Zum Schluss noch die eigene Erinnerung an die Wiederholung der  Pockenimpfung: Es  war zu Beginn des Schuljahres, d.h. des Kindergartens. Die große Gruppe trat in der „Halle“, ein halb offener Querbau im Hof des Kindergartens, an. Auf einem Tisch mit weißem Tischtuch stand eine kleine Spirituslampe, ein Gefäß mit Verbandzeug und einige Flaschen. Die Schulschwester hatte einen Federhalter in der Hand in dem eine spitze Schreibfeder steckte. Die Kinder traten der Reihe nach an, mit hochgestreiftem Hemdsärmel, es war ja noch sommerliches Wetter. Die Schwester wischt mit einem in Alkohol getränktem Wattebausch eine Stelle am Oberarm, fuhr mit der Feder durch die Flamme der Lampe, tauchte sie in ein Fläschchen und ritzte dann an der Stelle, die sie mit Alkohol „desinfiziert“ hatte, einige Mal die Haut. Danach noch ein Wischer mit dem Wattebausch und die Operation war geschehen. Da ganze hört sich heute, da Hygiene groß geschrieben wird, abenteuerlich an, aber meiner Erinnerung nach hat niemand Schaden genommen, auch die Pocken hat keiner bekommen.  

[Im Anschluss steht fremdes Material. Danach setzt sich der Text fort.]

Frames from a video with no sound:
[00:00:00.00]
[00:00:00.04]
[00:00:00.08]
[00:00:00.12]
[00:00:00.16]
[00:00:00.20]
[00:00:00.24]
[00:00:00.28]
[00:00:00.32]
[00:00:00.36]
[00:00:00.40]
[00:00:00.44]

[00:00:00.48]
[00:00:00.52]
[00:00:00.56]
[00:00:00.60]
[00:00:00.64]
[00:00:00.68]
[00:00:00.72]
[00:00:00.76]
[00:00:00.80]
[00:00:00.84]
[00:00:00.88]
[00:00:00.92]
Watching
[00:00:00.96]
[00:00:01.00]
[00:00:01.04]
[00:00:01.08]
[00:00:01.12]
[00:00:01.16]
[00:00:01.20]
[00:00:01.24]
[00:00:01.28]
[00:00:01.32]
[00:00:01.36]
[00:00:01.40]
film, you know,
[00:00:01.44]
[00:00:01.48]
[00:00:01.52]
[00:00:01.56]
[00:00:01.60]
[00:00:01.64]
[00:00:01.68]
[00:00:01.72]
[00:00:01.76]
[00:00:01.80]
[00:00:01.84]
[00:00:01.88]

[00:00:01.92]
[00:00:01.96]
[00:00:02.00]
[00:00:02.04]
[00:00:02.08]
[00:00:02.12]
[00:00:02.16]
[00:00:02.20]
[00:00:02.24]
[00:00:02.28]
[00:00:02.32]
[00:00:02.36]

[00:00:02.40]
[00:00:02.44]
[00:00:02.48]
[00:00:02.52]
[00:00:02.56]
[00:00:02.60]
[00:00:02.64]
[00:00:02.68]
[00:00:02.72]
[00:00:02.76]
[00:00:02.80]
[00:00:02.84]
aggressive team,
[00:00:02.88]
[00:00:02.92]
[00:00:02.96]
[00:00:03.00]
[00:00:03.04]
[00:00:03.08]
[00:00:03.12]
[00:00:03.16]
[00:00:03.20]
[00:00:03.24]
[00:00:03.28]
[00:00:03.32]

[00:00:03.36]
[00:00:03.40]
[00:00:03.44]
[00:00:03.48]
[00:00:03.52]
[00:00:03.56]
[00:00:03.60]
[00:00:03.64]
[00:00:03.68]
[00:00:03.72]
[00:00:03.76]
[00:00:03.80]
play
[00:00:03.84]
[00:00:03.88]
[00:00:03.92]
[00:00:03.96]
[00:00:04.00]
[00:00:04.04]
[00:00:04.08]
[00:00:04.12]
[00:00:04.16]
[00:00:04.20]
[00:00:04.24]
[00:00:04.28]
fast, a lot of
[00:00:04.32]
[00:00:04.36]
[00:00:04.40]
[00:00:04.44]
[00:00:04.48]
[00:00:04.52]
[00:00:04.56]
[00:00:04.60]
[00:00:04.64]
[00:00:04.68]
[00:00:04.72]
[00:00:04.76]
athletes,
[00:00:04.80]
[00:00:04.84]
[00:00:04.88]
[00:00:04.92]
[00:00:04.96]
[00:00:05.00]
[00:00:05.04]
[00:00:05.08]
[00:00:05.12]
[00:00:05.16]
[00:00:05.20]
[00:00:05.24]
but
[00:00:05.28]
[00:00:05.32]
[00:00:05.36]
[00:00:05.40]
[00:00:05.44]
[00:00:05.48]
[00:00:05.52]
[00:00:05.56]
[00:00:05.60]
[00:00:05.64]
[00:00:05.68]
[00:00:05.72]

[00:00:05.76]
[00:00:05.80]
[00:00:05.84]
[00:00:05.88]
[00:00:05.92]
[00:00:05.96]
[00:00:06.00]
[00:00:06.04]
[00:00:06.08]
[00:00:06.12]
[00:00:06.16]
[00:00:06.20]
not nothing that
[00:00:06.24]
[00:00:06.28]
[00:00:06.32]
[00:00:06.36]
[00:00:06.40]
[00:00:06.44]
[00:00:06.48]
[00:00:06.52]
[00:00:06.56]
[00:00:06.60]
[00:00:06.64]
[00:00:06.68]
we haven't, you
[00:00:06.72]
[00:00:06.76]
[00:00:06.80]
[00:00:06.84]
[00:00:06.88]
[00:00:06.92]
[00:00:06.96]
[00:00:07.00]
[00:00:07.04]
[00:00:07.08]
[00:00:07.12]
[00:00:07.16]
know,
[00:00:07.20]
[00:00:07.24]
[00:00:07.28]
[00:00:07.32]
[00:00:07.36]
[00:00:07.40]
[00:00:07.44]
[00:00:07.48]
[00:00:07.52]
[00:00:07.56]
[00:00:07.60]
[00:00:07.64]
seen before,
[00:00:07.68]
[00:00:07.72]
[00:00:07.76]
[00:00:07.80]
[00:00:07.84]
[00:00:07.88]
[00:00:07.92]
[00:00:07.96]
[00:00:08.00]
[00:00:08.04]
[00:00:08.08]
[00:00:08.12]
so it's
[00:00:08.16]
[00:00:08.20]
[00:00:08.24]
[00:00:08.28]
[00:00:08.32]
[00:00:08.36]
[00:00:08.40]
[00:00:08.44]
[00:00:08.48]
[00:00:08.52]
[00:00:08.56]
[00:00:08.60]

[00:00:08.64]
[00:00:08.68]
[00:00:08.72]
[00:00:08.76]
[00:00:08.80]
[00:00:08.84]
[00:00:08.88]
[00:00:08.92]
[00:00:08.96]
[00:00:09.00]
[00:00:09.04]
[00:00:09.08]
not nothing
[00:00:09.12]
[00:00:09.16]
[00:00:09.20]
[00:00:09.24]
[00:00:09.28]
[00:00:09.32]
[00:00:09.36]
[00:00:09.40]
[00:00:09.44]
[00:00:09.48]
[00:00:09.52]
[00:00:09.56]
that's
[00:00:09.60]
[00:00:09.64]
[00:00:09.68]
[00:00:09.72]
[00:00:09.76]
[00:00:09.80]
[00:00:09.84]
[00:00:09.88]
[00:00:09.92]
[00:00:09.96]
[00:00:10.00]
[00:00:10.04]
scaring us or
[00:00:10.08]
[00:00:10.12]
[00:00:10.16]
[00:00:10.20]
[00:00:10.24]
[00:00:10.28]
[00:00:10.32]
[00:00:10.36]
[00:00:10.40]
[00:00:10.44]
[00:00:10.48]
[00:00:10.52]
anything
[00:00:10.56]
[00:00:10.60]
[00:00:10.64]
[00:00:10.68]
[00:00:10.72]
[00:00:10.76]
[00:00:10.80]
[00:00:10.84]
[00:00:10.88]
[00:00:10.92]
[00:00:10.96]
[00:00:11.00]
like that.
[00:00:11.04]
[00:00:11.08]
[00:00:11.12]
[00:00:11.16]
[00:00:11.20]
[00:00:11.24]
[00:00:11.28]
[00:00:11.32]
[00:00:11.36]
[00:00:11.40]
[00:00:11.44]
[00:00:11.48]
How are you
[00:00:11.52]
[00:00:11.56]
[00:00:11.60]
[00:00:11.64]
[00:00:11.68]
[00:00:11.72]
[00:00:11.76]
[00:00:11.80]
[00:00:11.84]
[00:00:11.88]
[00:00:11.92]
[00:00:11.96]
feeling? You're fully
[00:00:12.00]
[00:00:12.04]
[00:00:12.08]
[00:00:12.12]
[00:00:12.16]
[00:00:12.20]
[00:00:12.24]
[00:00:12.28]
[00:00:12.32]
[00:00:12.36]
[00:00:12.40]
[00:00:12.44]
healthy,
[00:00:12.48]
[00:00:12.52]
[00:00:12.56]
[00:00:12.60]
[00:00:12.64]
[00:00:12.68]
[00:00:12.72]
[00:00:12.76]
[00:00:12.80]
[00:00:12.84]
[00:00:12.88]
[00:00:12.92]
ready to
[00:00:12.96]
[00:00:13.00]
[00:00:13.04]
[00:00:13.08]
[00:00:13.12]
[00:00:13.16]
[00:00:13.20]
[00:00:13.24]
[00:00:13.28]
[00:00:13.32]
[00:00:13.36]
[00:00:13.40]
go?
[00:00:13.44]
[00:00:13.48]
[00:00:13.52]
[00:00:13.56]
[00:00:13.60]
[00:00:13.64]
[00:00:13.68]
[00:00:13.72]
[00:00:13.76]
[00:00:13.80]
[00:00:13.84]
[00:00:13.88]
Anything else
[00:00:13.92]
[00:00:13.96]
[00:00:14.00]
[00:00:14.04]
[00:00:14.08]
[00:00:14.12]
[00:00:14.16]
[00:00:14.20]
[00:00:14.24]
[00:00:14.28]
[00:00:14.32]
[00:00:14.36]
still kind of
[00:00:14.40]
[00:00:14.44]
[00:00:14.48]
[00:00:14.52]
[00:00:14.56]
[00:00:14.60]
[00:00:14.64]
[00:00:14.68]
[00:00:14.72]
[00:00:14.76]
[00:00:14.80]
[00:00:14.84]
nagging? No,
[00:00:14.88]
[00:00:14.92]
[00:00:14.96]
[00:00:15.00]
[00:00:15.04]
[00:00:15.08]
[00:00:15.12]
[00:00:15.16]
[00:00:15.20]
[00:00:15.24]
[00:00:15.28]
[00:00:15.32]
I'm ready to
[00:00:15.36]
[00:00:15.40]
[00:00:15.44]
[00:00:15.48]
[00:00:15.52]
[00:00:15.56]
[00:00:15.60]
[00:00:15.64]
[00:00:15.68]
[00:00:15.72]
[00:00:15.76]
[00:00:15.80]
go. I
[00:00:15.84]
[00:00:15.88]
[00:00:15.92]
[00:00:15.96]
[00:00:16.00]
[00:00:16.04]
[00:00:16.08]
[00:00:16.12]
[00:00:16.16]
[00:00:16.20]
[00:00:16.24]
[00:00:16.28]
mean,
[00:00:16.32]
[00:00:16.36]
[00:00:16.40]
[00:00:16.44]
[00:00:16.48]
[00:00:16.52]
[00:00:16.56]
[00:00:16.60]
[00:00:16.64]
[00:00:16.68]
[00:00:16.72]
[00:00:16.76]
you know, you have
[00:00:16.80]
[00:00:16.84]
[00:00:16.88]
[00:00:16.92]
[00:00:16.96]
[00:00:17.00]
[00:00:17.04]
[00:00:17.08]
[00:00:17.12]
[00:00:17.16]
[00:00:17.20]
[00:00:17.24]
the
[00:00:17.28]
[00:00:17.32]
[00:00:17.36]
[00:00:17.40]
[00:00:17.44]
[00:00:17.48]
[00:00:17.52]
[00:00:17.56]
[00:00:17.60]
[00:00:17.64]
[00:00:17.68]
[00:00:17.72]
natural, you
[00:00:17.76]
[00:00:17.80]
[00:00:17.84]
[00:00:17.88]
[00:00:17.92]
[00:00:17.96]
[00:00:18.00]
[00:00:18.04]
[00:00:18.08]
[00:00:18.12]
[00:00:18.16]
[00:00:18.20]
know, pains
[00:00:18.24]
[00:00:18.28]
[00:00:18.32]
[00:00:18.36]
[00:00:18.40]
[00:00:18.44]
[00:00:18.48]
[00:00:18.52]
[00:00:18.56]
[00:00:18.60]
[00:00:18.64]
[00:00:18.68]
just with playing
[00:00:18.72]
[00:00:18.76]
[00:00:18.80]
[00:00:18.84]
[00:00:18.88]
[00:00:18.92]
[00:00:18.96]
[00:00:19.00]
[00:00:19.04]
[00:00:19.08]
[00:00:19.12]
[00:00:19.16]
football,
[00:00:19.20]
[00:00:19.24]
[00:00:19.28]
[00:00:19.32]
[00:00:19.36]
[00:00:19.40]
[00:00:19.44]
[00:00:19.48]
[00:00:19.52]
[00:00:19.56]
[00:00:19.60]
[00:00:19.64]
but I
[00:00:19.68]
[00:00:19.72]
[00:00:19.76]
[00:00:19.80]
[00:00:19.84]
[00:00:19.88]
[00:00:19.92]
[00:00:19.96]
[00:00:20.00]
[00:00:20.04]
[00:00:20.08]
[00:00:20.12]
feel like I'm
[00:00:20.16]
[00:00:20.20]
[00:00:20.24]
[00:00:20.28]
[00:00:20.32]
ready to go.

Zum Schluss drängt sich noch ein Gedanke auf: Die Impfmüdigkeit, respektive die Impffeindlichkeit, die sich immer weiter ausbreitet. Da wird mit allen möglichen und unmöglichen Argumenten gegen das Impfen gewettert, dass aber nur durch das konsequente Durchführen der Impfprogramme Krankheiten wie Pocken ganz, andere, wie die Kinderlähmung, stark zurückgedrängt wurden und so unsägliches Leid verhindert wurde, wollen die Apostel, die das Impfen verteufeln, nicht wahr haben. Ein aktuelles Beispiel sind die Masern, die bis vor Kurzem kein Problem darstellten. Seit aber die verpflichtende Impfung eingestellt wurde und nur noch freiwillig geimpft wird, sind sie wieder explosionsartig aufgetreten mit vielen Todesopfern und noch mehr Folgeschäden. Man sollte es sich also gut überlegen, gegen diese Maßnahmen, aus welchen Motiven immer, religiösen, ethischen, naturbeflissenen, zu propagieren.